**Source data:**

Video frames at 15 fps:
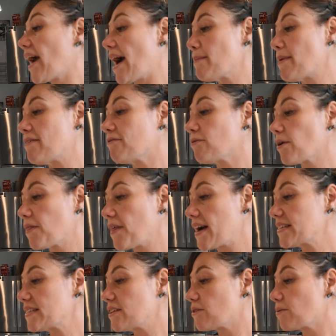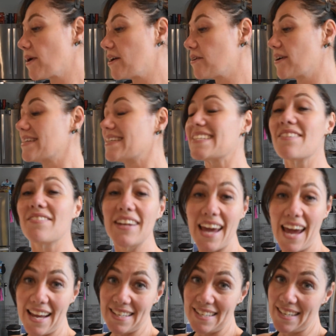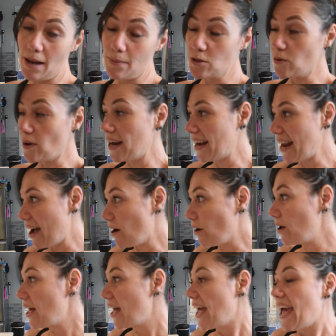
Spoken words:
I'm at 4,378 steps right now.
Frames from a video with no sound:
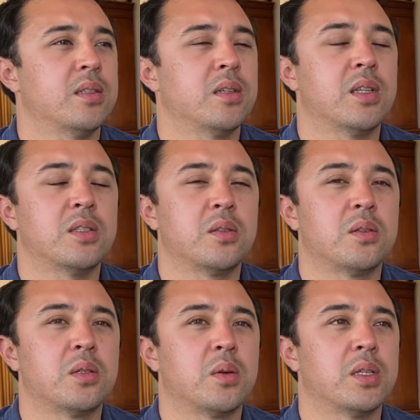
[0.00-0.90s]
That's a
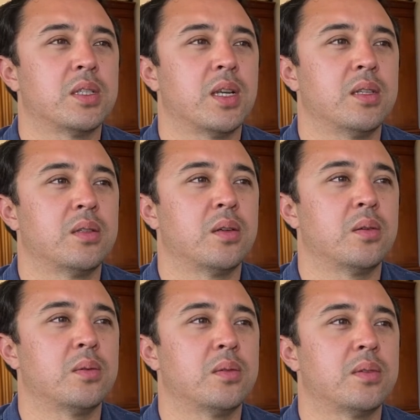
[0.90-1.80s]
good question. I
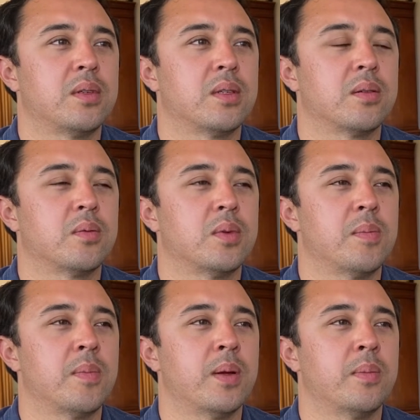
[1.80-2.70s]
don't
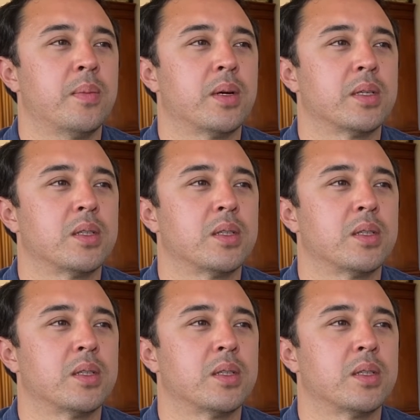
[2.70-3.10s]
remember.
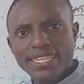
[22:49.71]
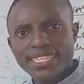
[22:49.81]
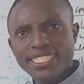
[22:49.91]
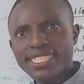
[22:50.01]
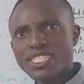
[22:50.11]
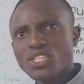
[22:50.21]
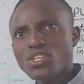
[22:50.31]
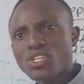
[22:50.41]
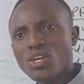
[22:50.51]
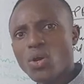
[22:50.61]
did
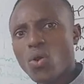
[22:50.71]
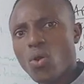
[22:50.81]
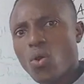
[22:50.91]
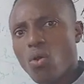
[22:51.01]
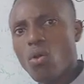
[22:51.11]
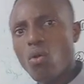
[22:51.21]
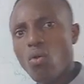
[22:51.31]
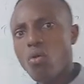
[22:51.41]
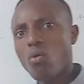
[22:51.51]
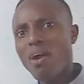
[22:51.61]
you know
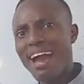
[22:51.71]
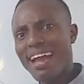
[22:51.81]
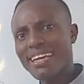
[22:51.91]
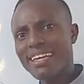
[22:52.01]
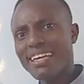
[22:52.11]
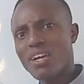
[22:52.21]
why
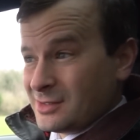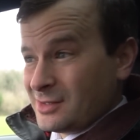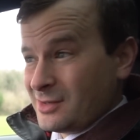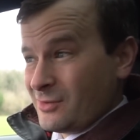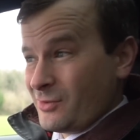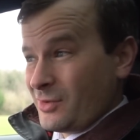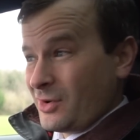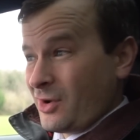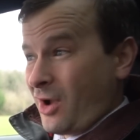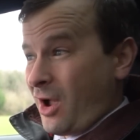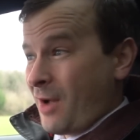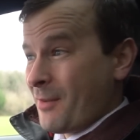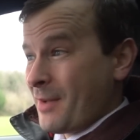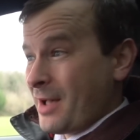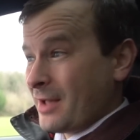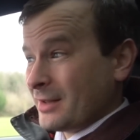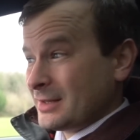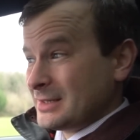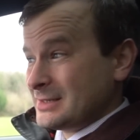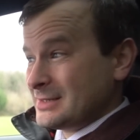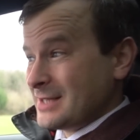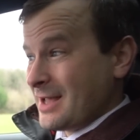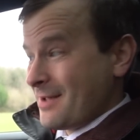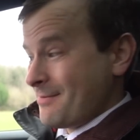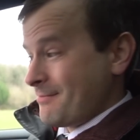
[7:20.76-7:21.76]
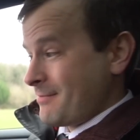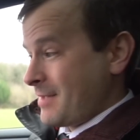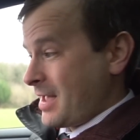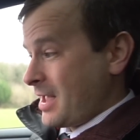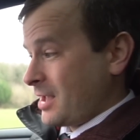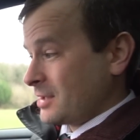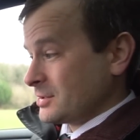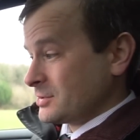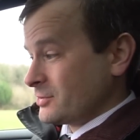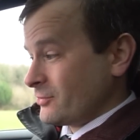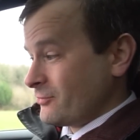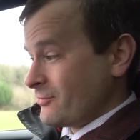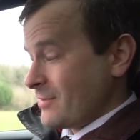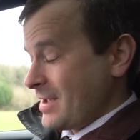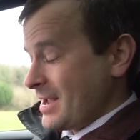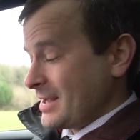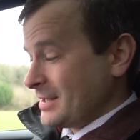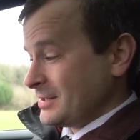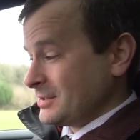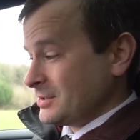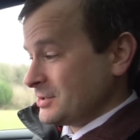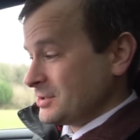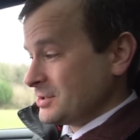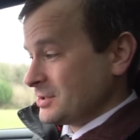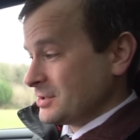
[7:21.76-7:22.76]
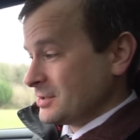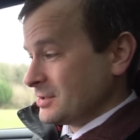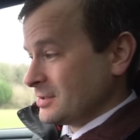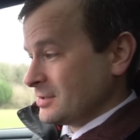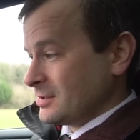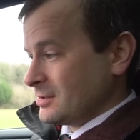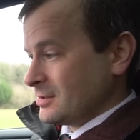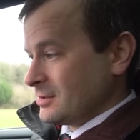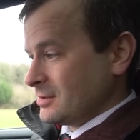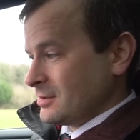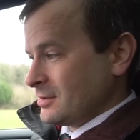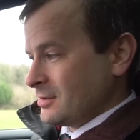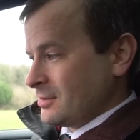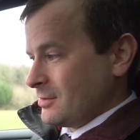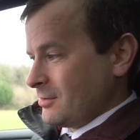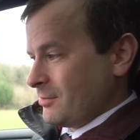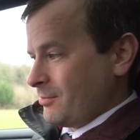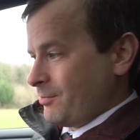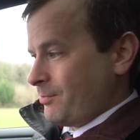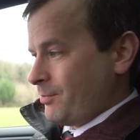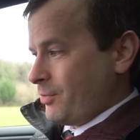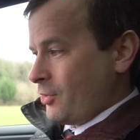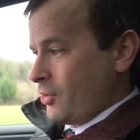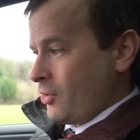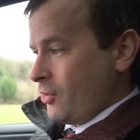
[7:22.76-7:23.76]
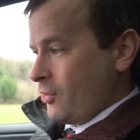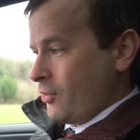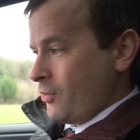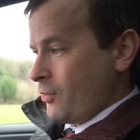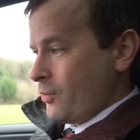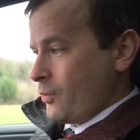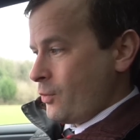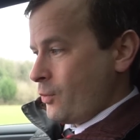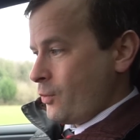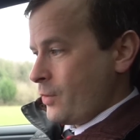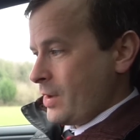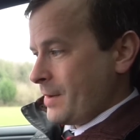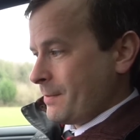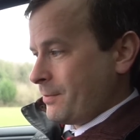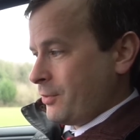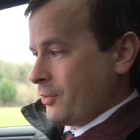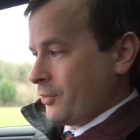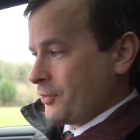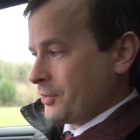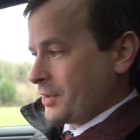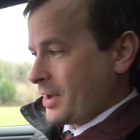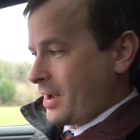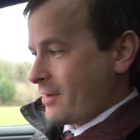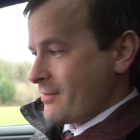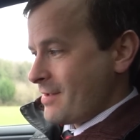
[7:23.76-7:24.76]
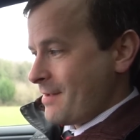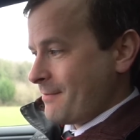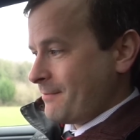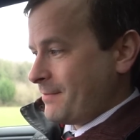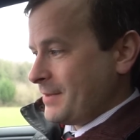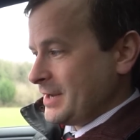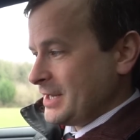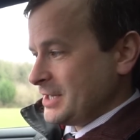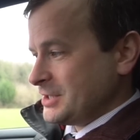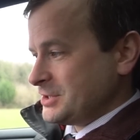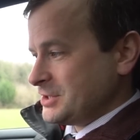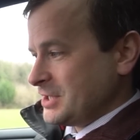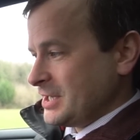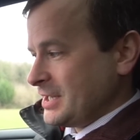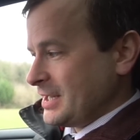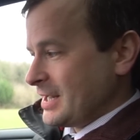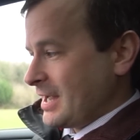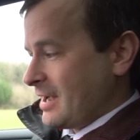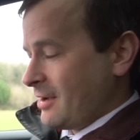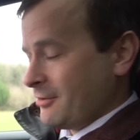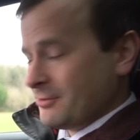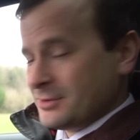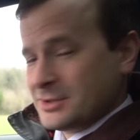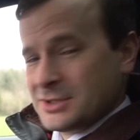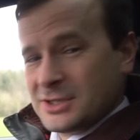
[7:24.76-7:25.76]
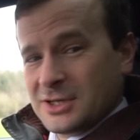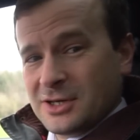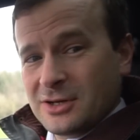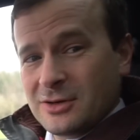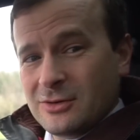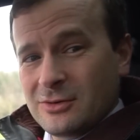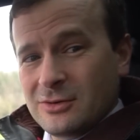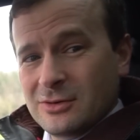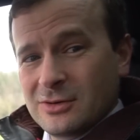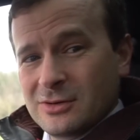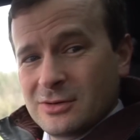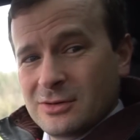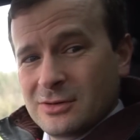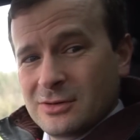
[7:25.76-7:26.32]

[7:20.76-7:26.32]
We got about 10 miles of range, but we pulled our MPG down to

**What is required:** In your copy of the records above, include every line exactly but no pictures.

**Task output:**
Video frames at 15 fps:
Spoken words:
I'm at 4,378 steps right now.
Frames from a video with no sound:
[0.00-0.90s]
That's a
[0.90-1.80s]
good question. I
[1.80-2.70s]
don't
[2.70-3.10s]
remember.
[22:49.71]
[22:49.81]
[22:49.91]
[22:50.01]
[22:50.11]
[22:50.21]
[22:50.31]
[22:50.41]
[22:50.51]
[22:50.61]
did
[22:50.71]
[22:50.81]
[22:50.91]
[22:51.01]
[22:51.11]
[22:51.21]
[22:51.31]
[22:51.41]
[22:51.51]
[22:51.61]
you know
[22:51.71]
[22:51.81]
[22:51.91]
[22:52.01]
[22:52.11]
[22:52.21]
why
[7:20.76-7:21.76]
[7:21.76-7:22.76]
[7:22.76-7:23.76]
[7:23.76-7:24.76]
[7:24.76-7:25.76]
[7:25.76-7:26.32]

[7:20.76-7:26.32]
We got about 10 miles of range, but we pulled our MPG down to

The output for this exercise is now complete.